Bank of America Corp reported a third-quarter profit, helped by accounting gains and asset sales, though the bank's main businesses showed signs of weakness as lending profit fell and expenses rose.
The accounting gains and asset sales offset a 15 percent drop in loan income. The bank, whose investment banking unit posted a loss, also ceded its rank as the largest U.S. bank by assets to JPMorgan Chase & Co, falling to No. 2.
Revenue increased, however, and Bank of America shares rose 4.5 percent in early trading on Tuesday after having lost more than half their value this year.
Earnings were very good -- surprisingly good -- especially the revenue, surprisingly good in a very tough quarter, said Tim Ghriskey, chief investment officer at Solaris Asset Management in Bedford Hills, New York.
Chief Executive Brian Moynihan is under pressure to prove that he is turning around the Charlotte, North Carolina-based bank, which has been besieged by mortgage losses and lawsuits.
Moynihan has secured a $5 billion investment from Warren Buffett's Berkshire Hathaway Inc, is selling a variety of assets, and plans to slash 30,000 jobs over the next few years.
But many shareholders remain unconvinced about his ability to succeed. The bank also has faced a backlash for its plan to charge customers $5 per month to use debit cards.
Quarterly net income for shareholders was $5.89 billion, or 56 cents per share, compared with a loss of $7.65 billion, or 77 cents per share, a year earlier when it took a $10.4 billion accounting charge. Revenue rose 6 percent to $28.7 billion.

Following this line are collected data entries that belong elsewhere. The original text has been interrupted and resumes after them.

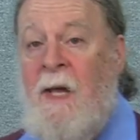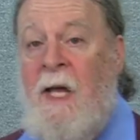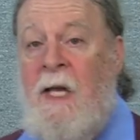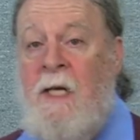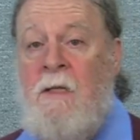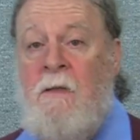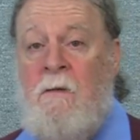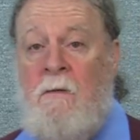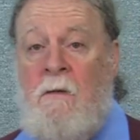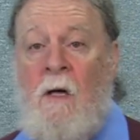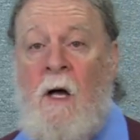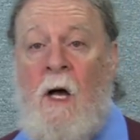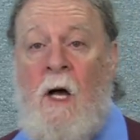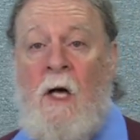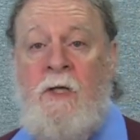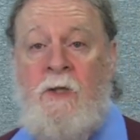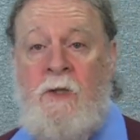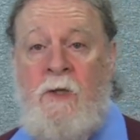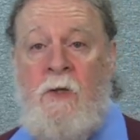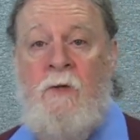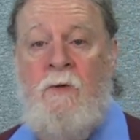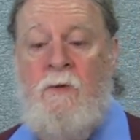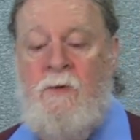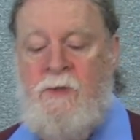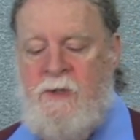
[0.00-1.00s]
make a
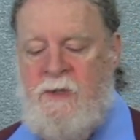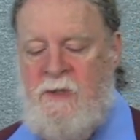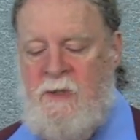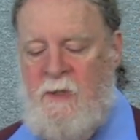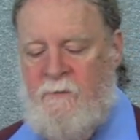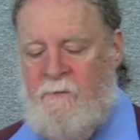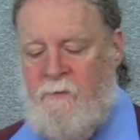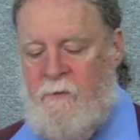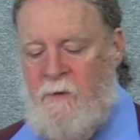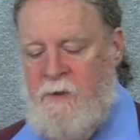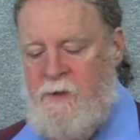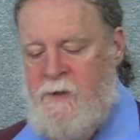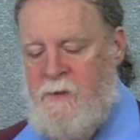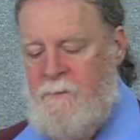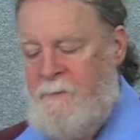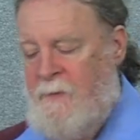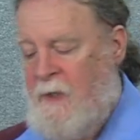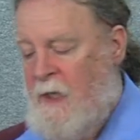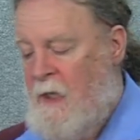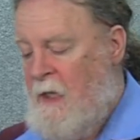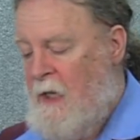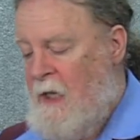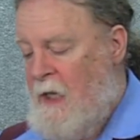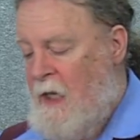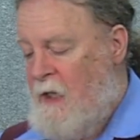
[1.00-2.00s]
huge difference.
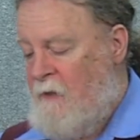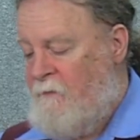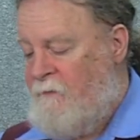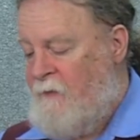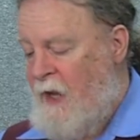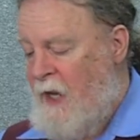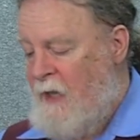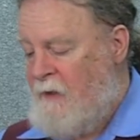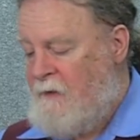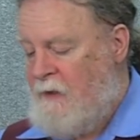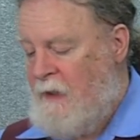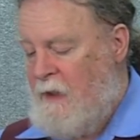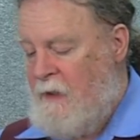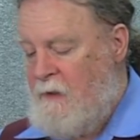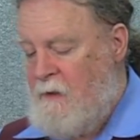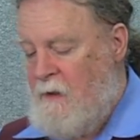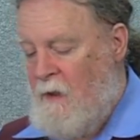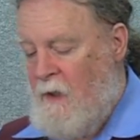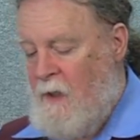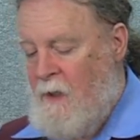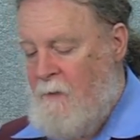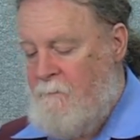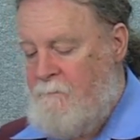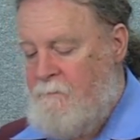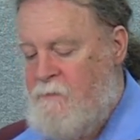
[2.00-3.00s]
In fact, in
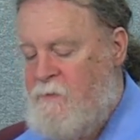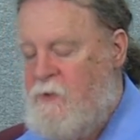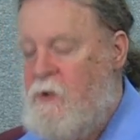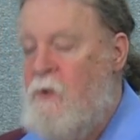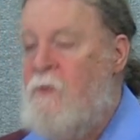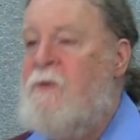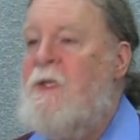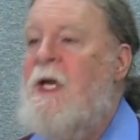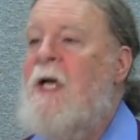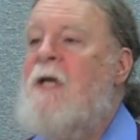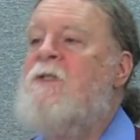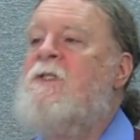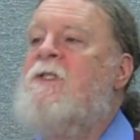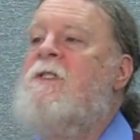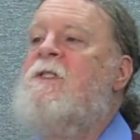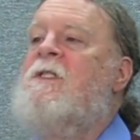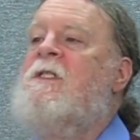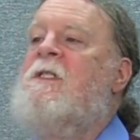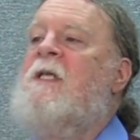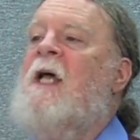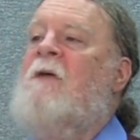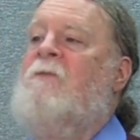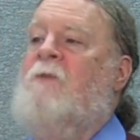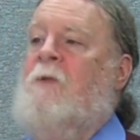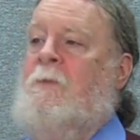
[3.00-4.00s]
um,
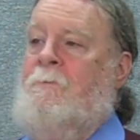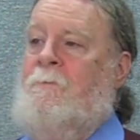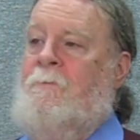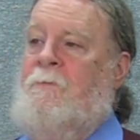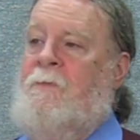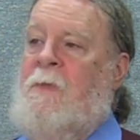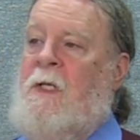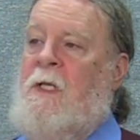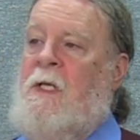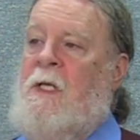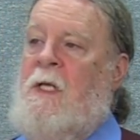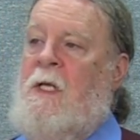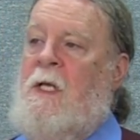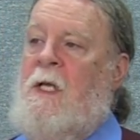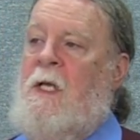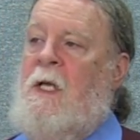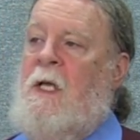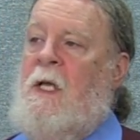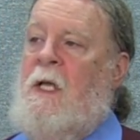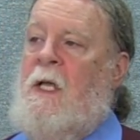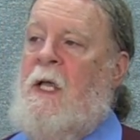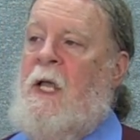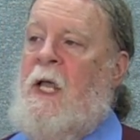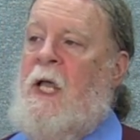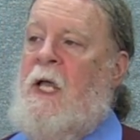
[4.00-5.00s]
2007,
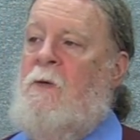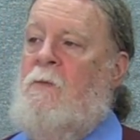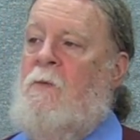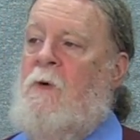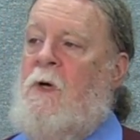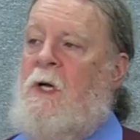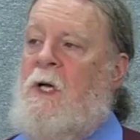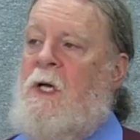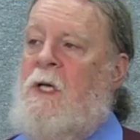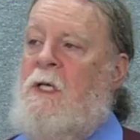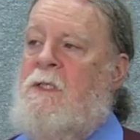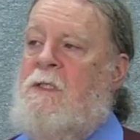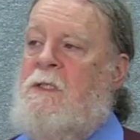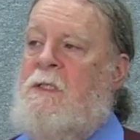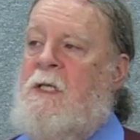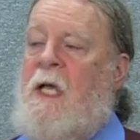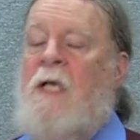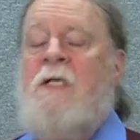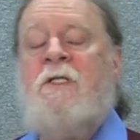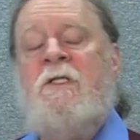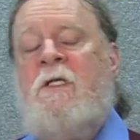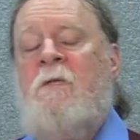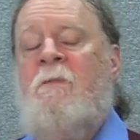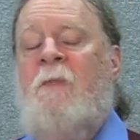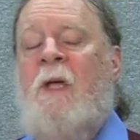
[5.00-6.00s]
it was
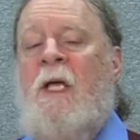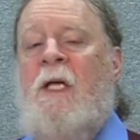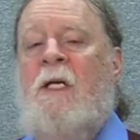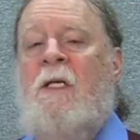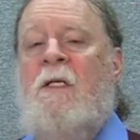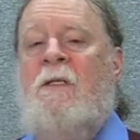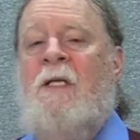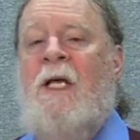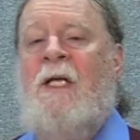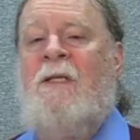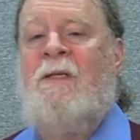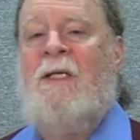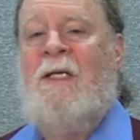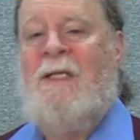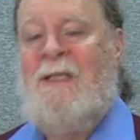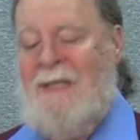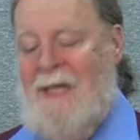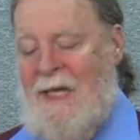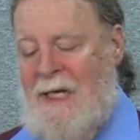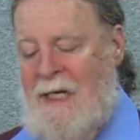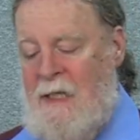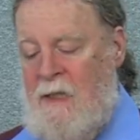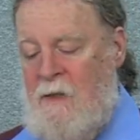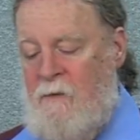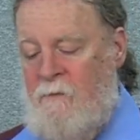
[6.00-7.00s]
estimated that the
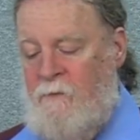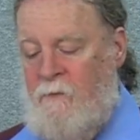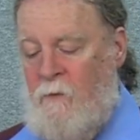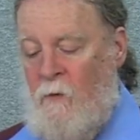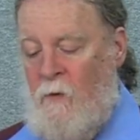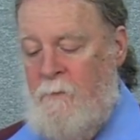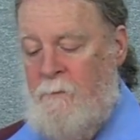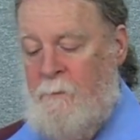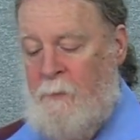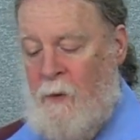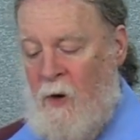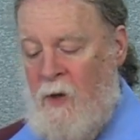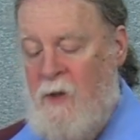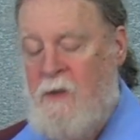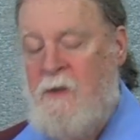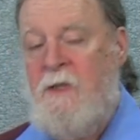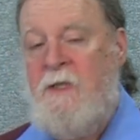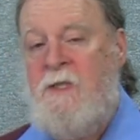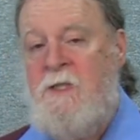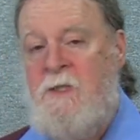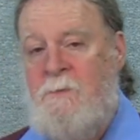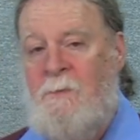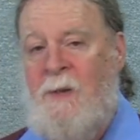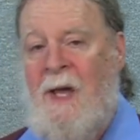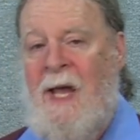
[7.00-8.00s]
gain for
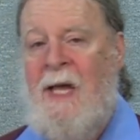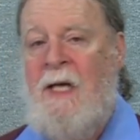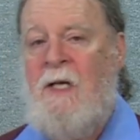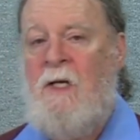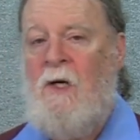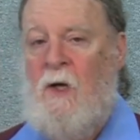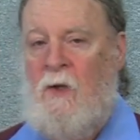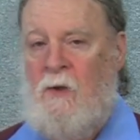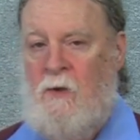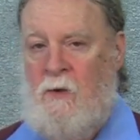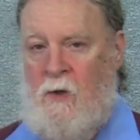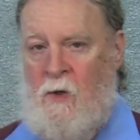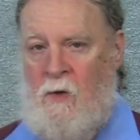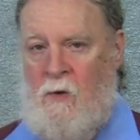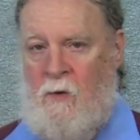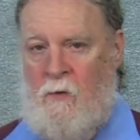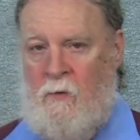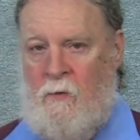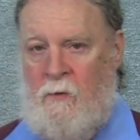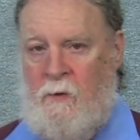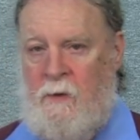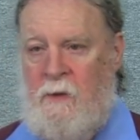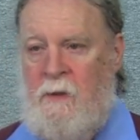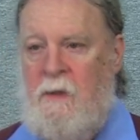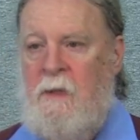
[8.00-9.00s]
Barclays Bank
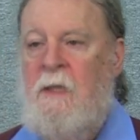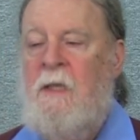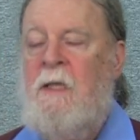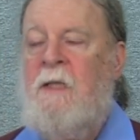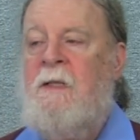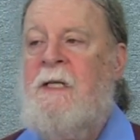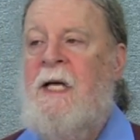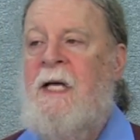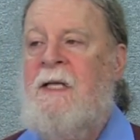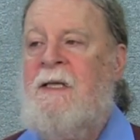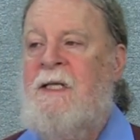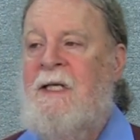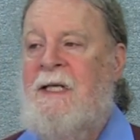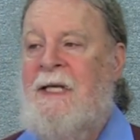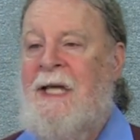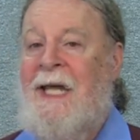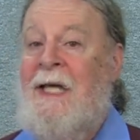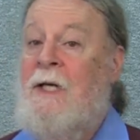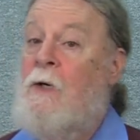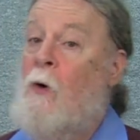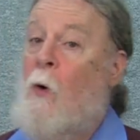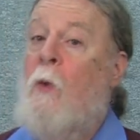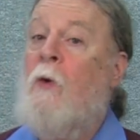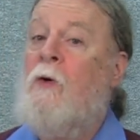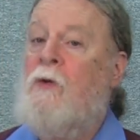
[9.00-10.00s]
alone, that the
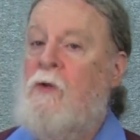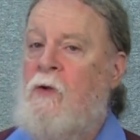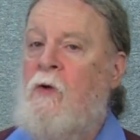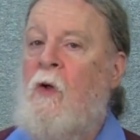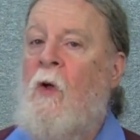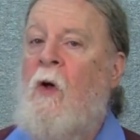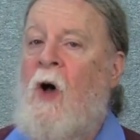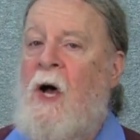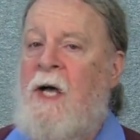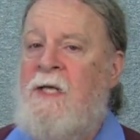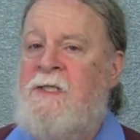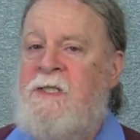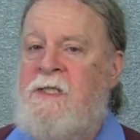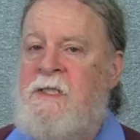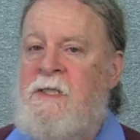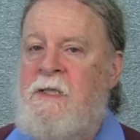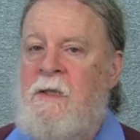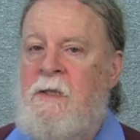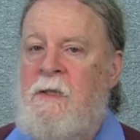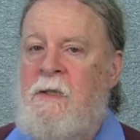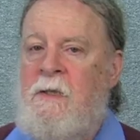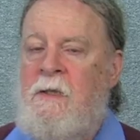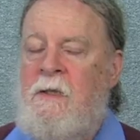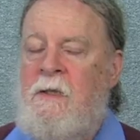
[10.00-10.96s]
gain or loss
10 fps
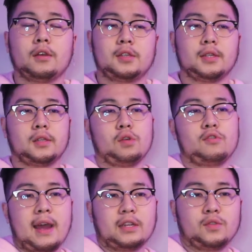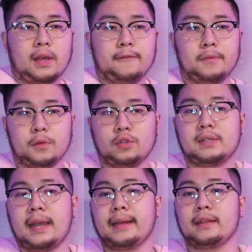their sister who graduated from
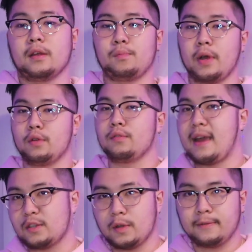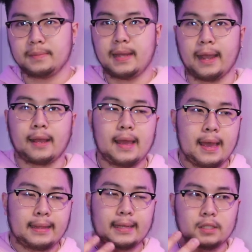UGA and their brother who graduated from Tech
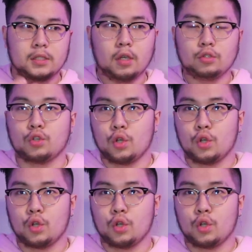that just shows you.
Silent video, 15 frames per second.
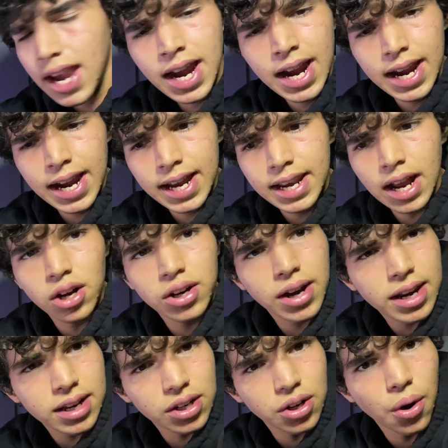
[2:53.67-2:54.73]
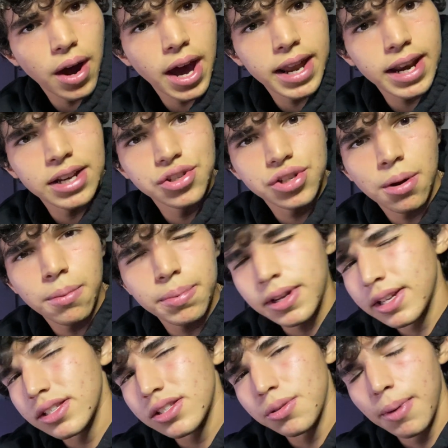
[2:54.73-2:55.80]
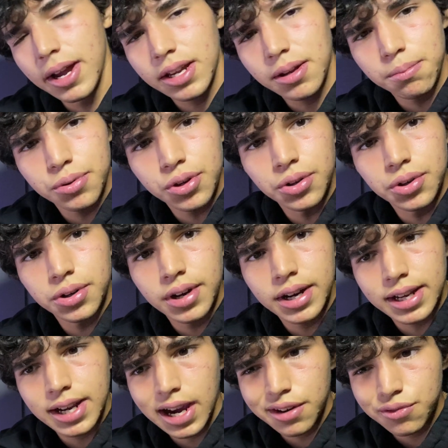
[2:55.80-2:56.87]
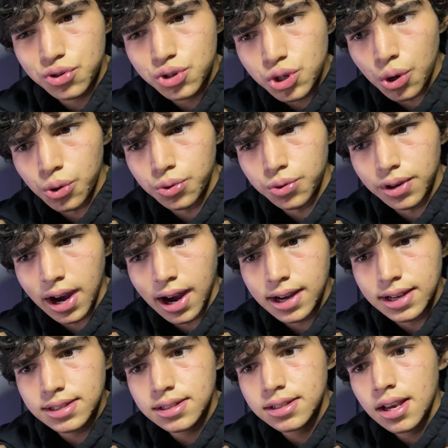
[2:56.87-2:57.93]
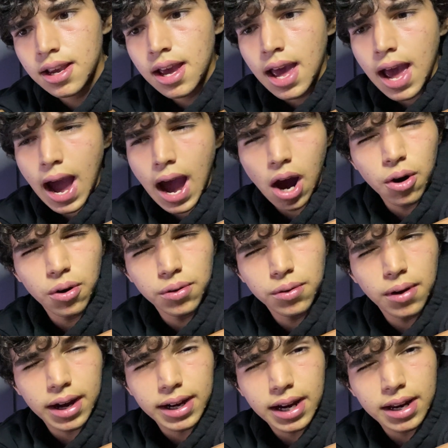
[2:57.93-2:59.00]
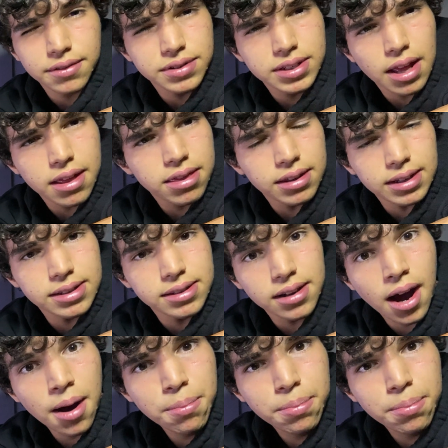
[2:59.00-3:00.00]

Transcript: And I'll kind of go ahead and jump into my computer and kind of show you guys how I kind of set things up,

Bank of America recorded $9.8 billion of pretax benefits from the sale of shares in China Construction Bank Corp and two accounting gains.
It also took a $2.2 billion pretax loss for private equity and strategic investments.
The headline numbers are dramatically different than reality, said Matt McCormick, portfolio manager at Bahl & Gaynor Investment Counsel. I think it would have been flat at best without the adjustments.
Net interest income, or what the bank makes on loan interest, fell to $10.7 billion from $12.7 billion.
Net interest margin, or what the bank makes in loan interest versus what it pays for deposits, shrank to 2.32 percent from 2.72 percent.
Other major banks such as JPMorgan Chase & Co and Wells Fargo & Co also posted shrinking margins.
I'm not very pleased with the results, said Bill Hassiepen, senior analyst at credit rating agency Egan-Jones Ratings Co. Core earnings appear very suspect.
Noninterest expense climbed 4.7 percent to $17.6 billion, while total employment increased by about 2,700 to 290,509.
Chief Financial Officer Bruce Thompson said on a conference call that the second phase of the bank's efficiency plan, known as Project New BAC, would begin this month.
The overhang from Bank of America's mortgage exposure persisted, as the mortgage unit lost $1.1 billion in the quarter, nearly triple the $392 million loss a year ago.
That unit recorded $500 million of pretax litigation expenses. And despite a boom in home refinancings, the bank originated just $33 billion of home loans, down from $40.4 billion in the preceding quarter and $71.9 billion a year earlier.
Thompson said the bank expected to continue selling pieces of its mortgage servicing rights, and should finish shedding its correspondent mortgage business by year end.
Investment banking was also weak as global dealmaking dried up. Bank of America's global bank and markets unit lost $302 million, compared with a $1.47 billion profit a year ago, as revenue from trading and investment banking fees declined.
The unit comprises much of Merrill Lynch & Co's former operations that Bank of America bought at the height of the 2008 global financial crisis.
It had been a key source of profit as other businesses, including mortgages, hemorrhaged money.
Late on Monday, Bank of America moved to disqualify the law firm representing American International Group Inc in its $10 billion mortgage fraud lawsuit against the bank, citing an alleged conflict of interest by one of the firm's lawyers, who it said once represented Merrill.
Bank of America shares were up about 4.5 percent at $6.30 in early trading.